BigQuery Schema Generator
bigquery-schema-generator is a Python library that generates BigQuery schemas from newline-delimited JSON or CSV data. Unlike BigQuery's native auto-detection which typically samples only the first 500 records, this tool processes all input data to create a more comprehensive and accurate schema. Currently at version 1.6.1, the library maintains an active release cadence, providing regular updates and bug fixes.
Warnings
- gotcha Prior to version 1.6.1, repeated type mismatches for a single field in the input data could cause the schema generator to 'forget' the field's type, leading to multiple warnings and potentially an unstable schema deduction. Ensure you are using version 1.6.1 or newer for robust type inference with inconsistent data.
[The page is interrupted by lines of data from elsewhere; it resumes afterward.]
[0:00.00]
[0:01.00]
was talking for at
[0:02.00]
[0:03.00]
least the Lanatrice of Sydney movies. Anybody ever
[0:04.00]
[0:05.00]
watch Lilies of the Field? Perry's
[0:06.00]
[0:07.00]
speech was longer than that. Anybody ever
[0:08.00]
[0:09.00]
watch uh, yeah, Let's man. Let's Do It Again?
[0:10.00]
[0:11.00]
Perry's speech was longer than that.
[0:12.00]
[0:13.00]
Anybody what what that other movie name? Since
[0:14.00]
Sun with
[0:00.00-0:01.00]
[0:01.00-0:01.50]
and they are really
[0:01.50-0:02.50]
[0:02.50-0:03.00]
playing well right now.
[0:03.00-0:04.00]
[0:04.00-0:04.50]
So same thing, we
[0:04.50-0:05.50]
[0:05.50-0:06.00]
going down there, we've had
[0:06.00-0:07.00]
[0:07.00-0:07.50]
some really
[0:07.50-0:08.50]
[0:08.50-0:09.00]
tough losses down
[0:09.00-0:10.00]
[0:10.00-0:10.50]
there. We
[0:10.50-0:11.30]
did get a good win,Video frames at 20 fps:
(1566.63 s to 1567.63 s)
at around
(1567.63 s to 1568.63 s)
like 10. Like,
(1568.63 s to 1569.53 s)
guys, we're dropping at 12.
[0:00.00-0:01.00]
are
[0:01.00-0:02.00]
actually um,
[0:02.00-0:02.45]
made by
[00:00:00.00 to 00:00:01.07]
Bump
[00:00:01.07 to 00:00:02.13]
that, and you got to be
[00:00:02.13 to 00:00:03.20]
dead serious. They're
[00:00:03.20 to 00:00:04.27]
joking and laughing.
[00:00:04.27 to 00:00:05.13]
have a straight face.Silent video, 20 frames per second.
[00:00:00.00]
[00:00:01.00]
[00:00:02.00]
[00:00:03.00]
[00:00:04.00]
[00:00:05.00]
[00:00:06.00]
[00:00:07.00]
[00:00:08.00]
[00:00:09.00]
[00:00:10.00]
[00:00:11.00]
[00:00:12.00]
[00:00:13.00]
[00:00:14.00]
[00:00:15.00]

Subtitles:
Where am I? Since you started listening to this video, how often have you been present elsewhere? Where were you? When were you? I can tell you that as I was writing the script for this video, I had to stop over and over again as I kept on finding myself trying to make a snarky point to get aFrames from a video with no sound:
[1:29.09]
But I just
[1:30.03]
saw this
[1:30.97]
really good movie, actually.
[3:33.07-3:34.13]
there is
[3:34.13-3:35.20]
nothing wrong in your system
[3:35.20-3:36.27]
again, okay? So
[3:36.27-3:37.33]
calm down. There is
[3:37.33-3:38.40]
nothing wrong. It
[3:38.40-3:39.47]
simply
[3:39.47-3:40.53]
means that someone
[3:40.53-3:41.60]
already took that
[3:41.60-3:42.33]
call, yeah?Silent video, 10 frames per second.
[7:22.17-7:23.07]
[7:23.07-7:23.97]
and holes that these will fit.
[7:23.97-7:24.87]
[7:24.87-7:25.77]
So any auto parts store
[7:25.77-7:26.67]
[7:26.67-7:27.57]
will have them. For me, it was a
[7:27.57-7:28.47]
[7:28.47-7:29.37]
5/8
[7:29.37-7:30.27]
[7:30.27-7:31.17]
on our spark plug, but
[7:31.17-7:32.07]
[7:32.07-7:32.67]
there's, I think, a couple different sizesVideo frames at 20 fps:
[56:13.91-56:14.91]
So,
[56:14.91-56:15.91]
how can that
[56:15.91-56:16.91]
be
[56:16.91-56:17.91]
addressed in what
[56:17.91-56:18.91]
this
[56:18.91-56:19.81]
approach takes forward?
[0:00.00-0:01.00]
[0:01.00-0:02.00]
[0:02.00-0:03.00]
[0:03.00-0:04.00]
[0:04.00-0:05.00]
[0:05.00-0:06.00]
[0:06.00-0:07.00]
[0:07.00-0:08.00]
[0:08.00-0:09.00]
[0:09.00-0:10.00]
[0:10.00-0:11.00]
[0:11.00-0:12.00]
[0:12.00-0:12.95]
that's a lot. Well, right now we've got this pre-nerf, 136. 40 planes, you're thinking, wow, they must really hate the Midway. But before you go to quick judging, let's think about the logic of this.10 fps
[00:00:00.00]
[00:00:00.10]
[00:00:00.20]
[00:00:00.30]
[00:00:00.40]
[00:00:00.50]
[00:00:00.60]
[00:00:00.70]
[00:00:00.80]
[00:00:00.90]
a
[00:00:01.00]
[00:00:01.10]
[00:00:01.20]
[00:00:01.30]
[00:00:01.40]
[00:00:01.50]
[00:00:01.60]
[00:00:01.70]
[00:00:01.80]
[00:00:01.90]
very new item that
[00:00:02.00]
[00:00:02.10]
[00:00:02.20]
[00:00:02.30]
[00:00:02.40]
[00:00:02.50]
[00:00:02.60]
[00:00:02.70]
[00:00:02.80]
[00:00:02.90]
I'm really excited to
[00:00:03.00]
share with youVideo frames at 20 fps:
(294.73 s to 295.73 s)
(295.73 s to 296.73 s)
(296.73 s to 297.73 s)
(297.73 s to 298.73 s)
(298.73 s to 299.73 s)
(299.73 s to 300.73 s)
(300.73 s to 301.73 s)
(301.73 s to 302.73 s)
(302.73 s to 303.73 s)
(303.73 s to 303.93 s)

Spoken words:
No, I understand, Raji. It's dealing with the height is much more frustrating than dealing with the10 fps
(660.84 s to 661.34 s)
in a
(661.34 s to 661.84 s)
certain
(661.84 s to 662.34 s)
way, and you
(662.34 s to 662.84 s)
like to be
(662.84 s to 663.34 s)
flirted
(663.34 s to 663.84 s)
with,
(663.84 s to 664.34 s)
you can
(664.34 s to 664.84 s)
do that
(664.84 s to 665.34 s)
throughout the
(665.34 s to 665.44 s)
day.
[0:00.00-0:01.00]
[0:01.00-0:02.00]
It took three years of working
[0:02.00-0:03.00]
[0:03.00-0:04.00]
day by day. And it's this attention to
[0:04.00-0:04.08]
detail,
- gotcha As of version 1.6.0, `null` fields are now allowed to convert to `REPEATED` (e.g., an empty list `[]`) to align with how `bq load` interprets null values for array-like fields. This changes the previous behavior where `null` fields would typically be omitted or result in `NULLABLE`. Be aware of this change if your schema generation logic relied on a different interpretation for nulls in potentially repeated fields.
- gotcha When using `SchemaGenerator` with existing BigQuery tables, be mindful of BigQuery's strict rules regarding schema evolution. Specifically, you cannot add `REQUIRED` columns to an existing BigQuery table; new columns must be `NULLABLE` or `REPEATED`. While the library helps generate a schema, attempting to apply a schema with newly introduced `REQUIRED` fields to an existing table will result in an error. The `--infer_mode` flag, when used with CSV, can infer `REQUIRED` fields if all values are non-null.
Install
-
pip install bigquery-schema-generator
Imports
- SchemaGenerator
from bigquery_schema_generator.schema_generator import SchemaGenerator
Quickstart
import json
from bigquery_schema_generator.schema_generator import SchemaGenerator
# Example data as a list of dictionaries
data = [
{
"id": "rec1",
"name": "Alice",
"values": [10, 20]
},
{
"id": "rec2",
"name": "Bob",
"values": [30]
},
{
"id": "rec3",
"name": None, # Will be NULLABLE
"values": [] # Will be REPEATED (empty array)
}
]
# Initialize the schema generator
generator = SchemaGenerator()
# Deduce schema from a list of dictionaries
schema_map = generator.deduce_schema_from_dict(data)
schema = generator.flatten_schema(schema_map)
# Print the generated BigQuery schema in JSON format
print(json.dumps(schema, indent=2))